TL;DR
In the previous post, we explained what the test requirement is? Today we discuss the coverage criterion. We will introduce you to software testing based on the remarkable book, Introduction To Software Testing by Paul Ammann and Jeff Offutt.
Coverage Criterion
A coverage criterion is a rule or collection of rules that impose test requirements on a test set [Ammann, Offutt].
The coverage criterion describes test requirements completely and unambiguously. In our sanitizer example, we have a sanitizer type criterion. This criterion generates following Test Requirements:
T R = { type = “surface”, type = “electronics”, type = “hands” }
We create a Test Set T to cover test requirements.
Coverage
Coverage requirement is that test set T satisfies coverage criterion C. C is satisfied with test set T only if for each test requirement from T R we have at least one test in T that satisfies test requirement from T R[Ammann, Offutt].
Test Set T = { “surface sanitizer”, “hand sanitizer”, “electronic sanitizer” } satisfies sanitizer type Criterion C.
100% Coverage is sometimes expensive to achieve.
Coverage Level
Coverage Level is a ratio number of satisfied T R with T divided by the size of T R [Ammann, Offutt].
We already stated that some coverage criteria are expensive to satisfy.

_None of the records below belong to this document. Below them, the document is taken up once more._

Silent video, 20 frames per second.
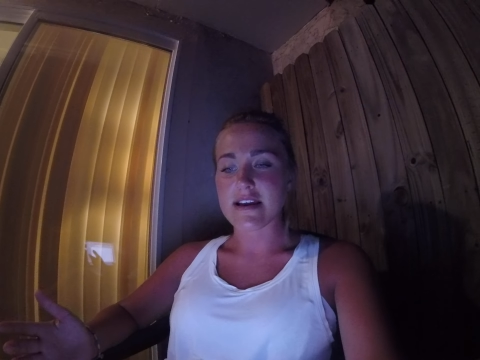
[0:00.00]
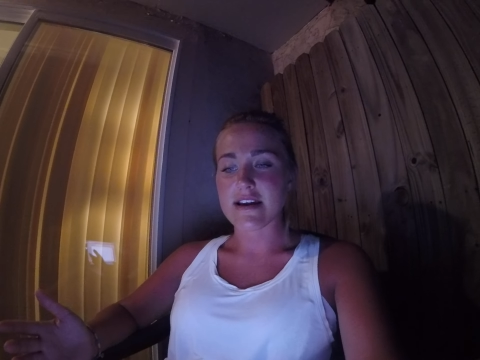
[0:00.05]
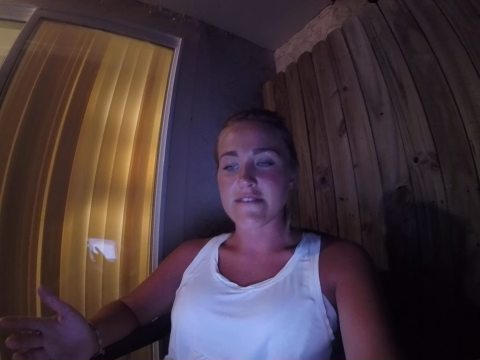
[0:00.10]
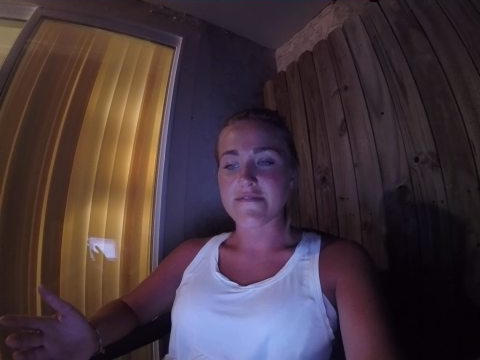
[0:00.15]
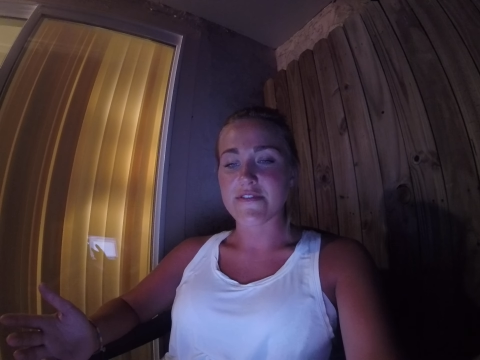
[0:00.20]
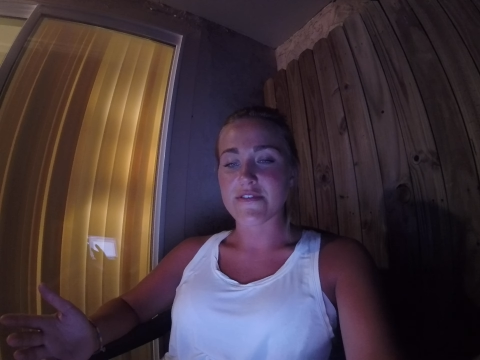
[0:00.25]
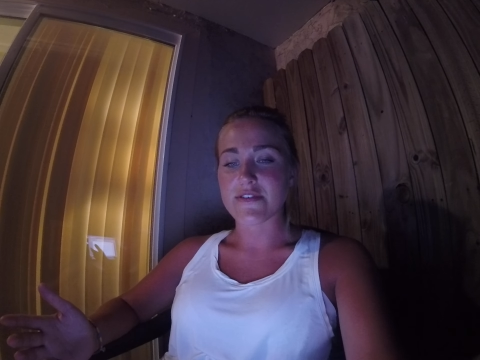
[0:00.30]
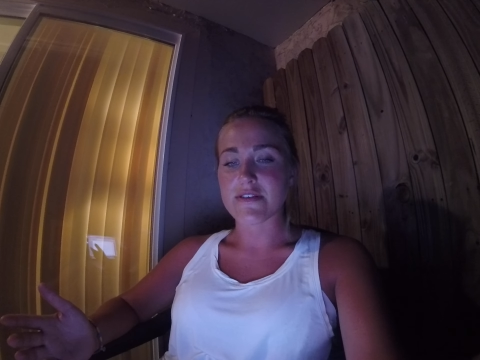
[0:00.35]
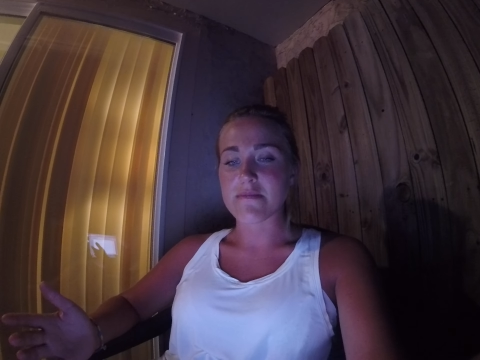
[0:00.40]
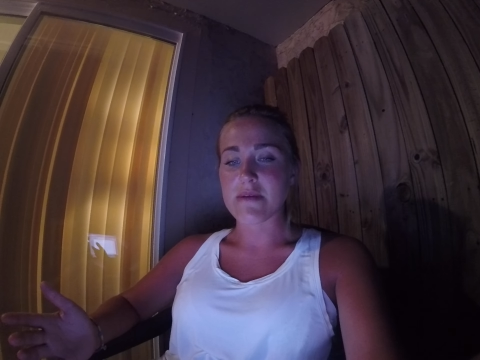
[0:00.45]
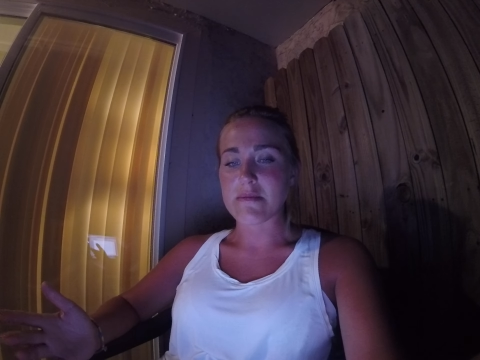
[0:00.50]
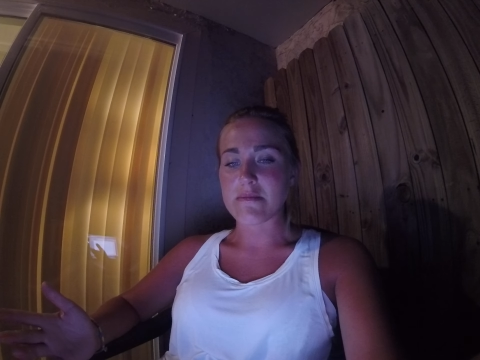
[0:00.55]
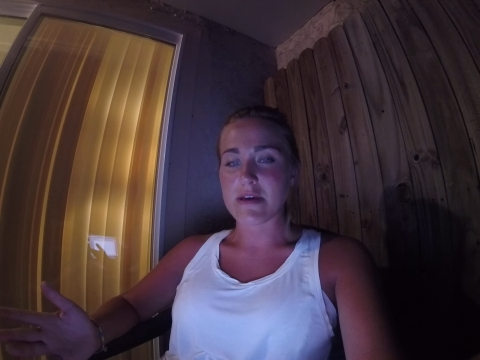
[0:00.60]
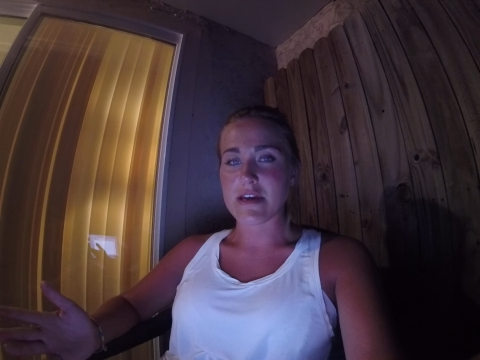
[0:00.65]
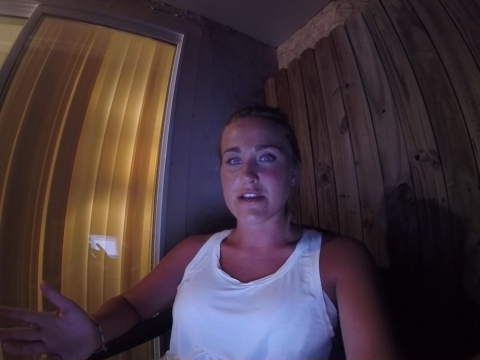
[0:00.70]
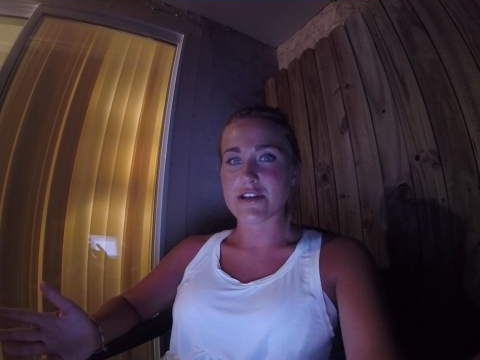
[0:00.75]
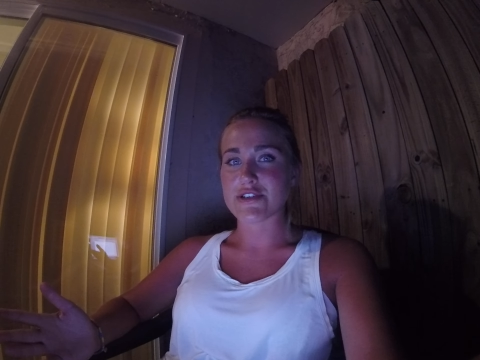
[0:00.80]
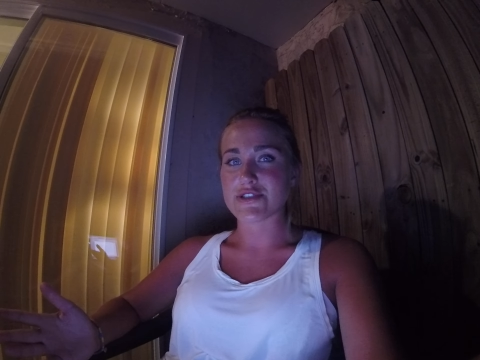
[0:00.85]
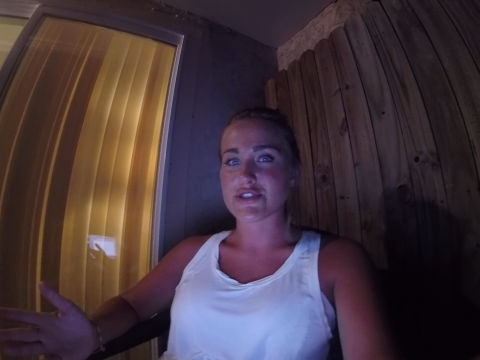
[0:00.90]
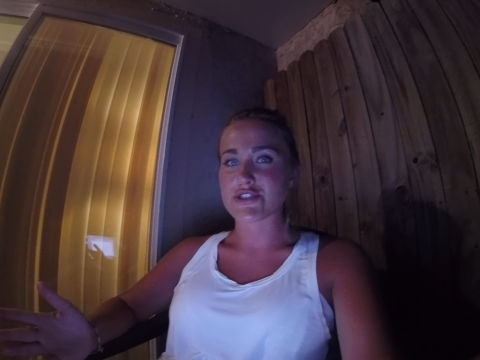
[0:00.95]
I feel that my
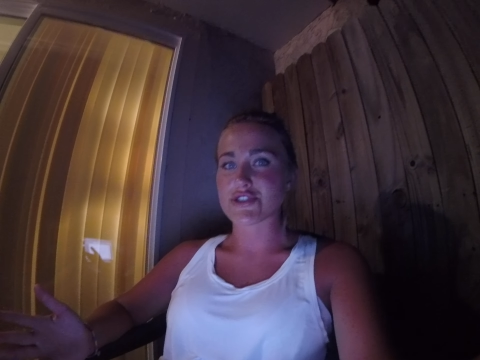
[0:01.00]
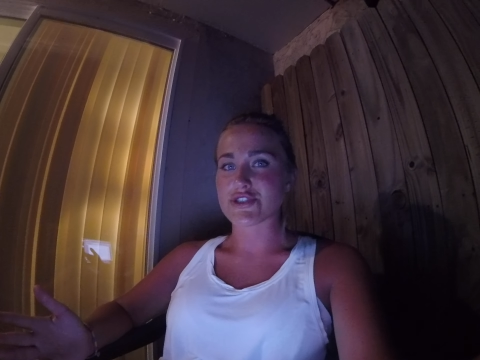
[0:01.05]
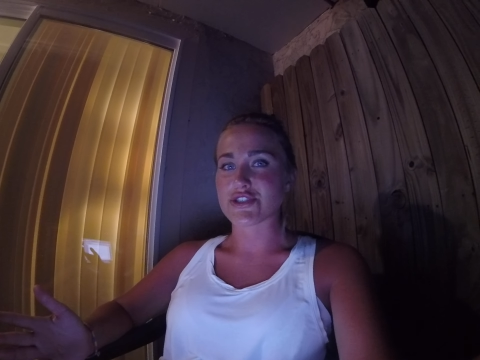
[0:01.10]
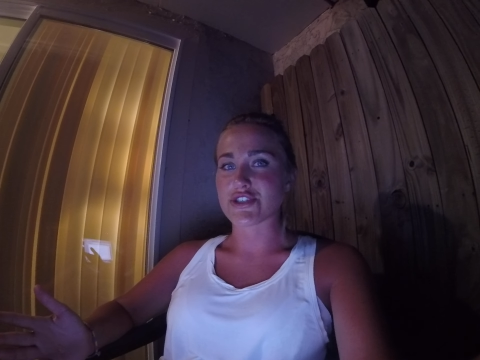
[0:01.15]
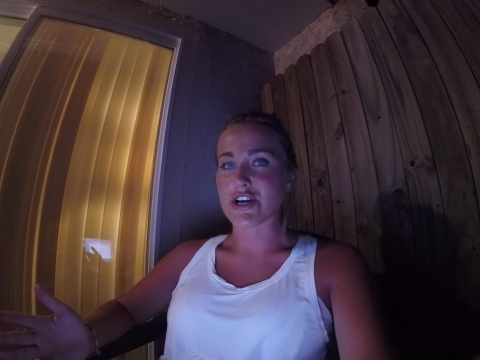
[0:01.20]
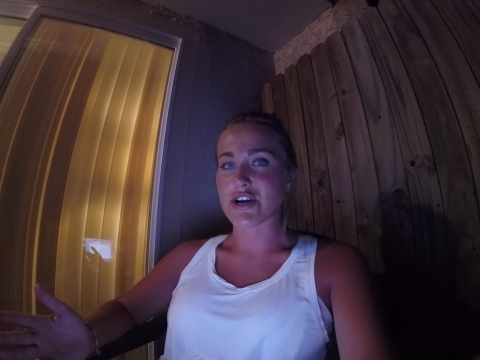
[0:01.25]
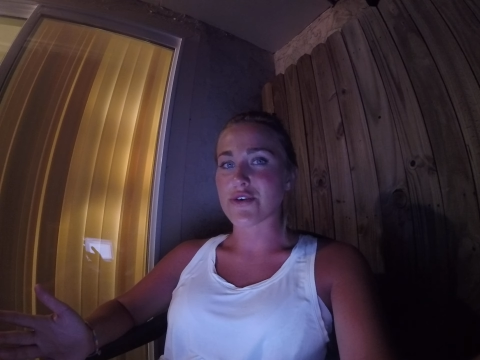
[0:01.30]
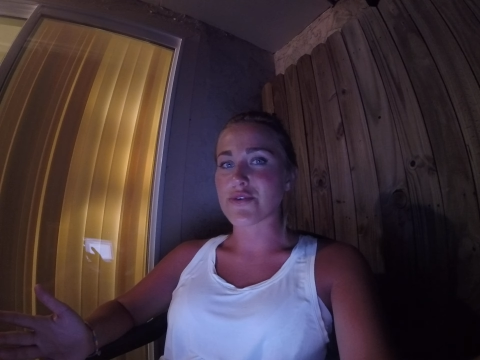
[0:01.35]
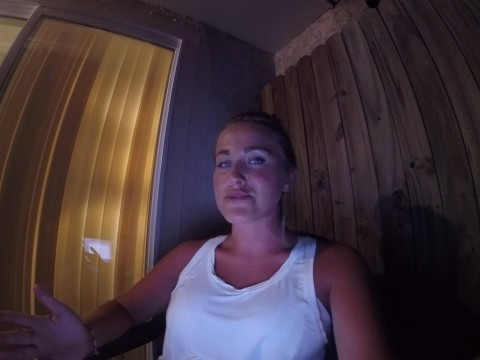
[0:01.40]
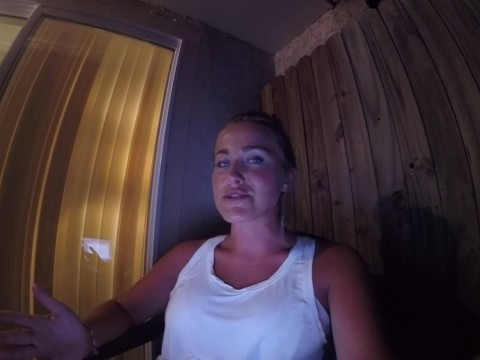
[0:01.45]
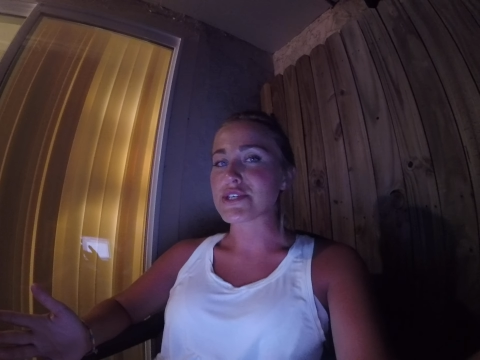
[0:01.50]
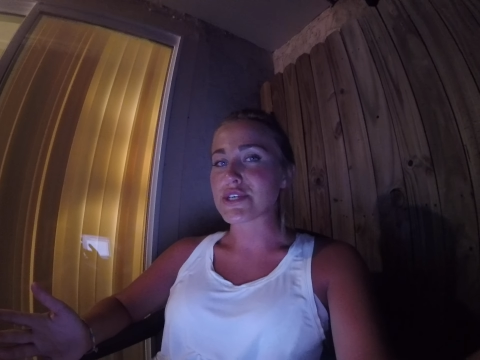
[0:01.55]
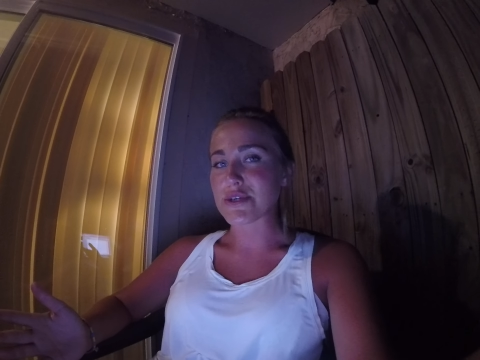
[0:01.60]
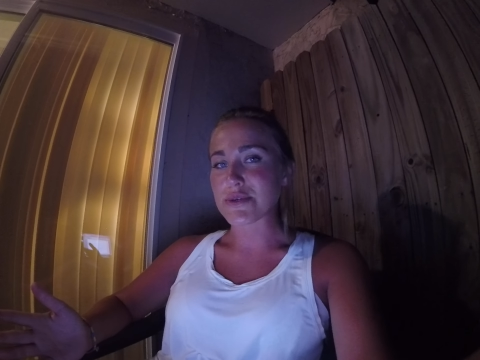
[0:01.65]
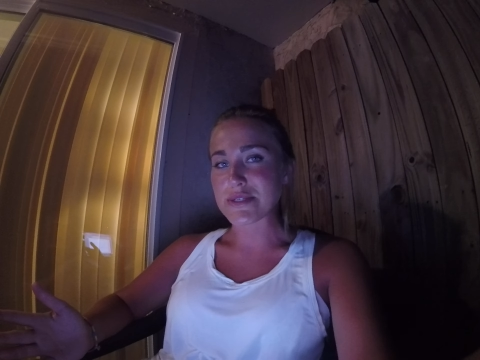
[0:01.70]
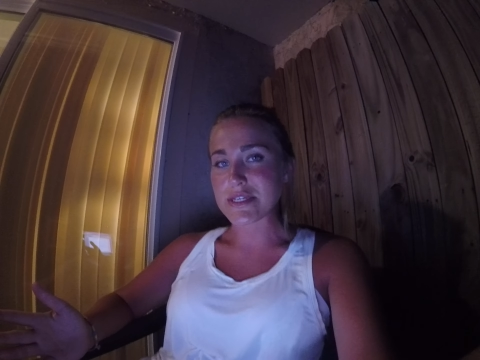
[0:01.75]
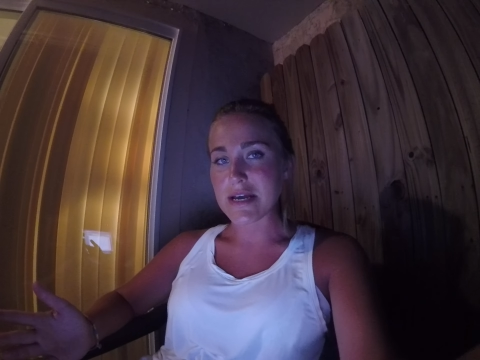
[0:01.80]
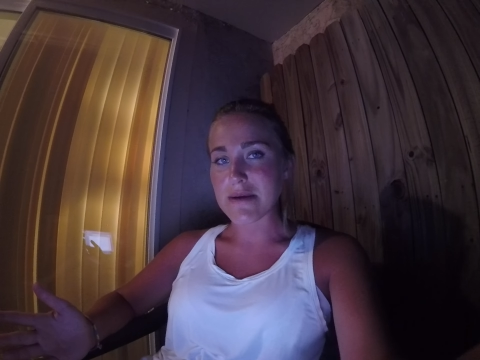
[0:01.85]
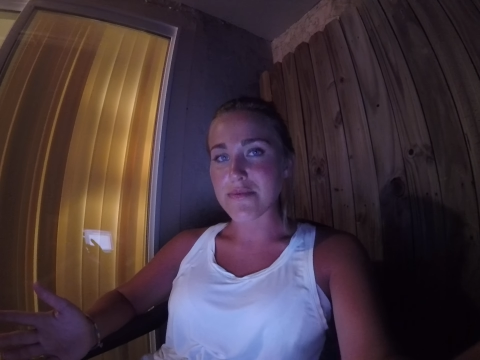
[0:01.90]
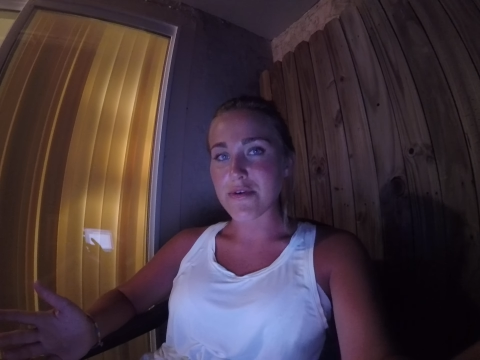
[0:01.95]
manager struggled to use that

But sometimes, it is not possible to satisfy the coverage criteria. For example, at the beginning of the COVID pandemic, it was impossible to get any type of sanitizer in Croatia.
We called such T R infeasible test requirements. An example in software development is dead code—part of the program that could not be reached.
Criteria Subsumption
A coverage criterion C1 subsumes C2 if and only if every test set that satisfies criterion C1 also satisfies C2. [Ammann, Offutt].
In our sanitizer example coverage criteria, C1 sanitizer type subsumes C2 color = “transparent” because each type is transparent.
Remember
In which cases, a 100 % coverage of test requirements is not possible.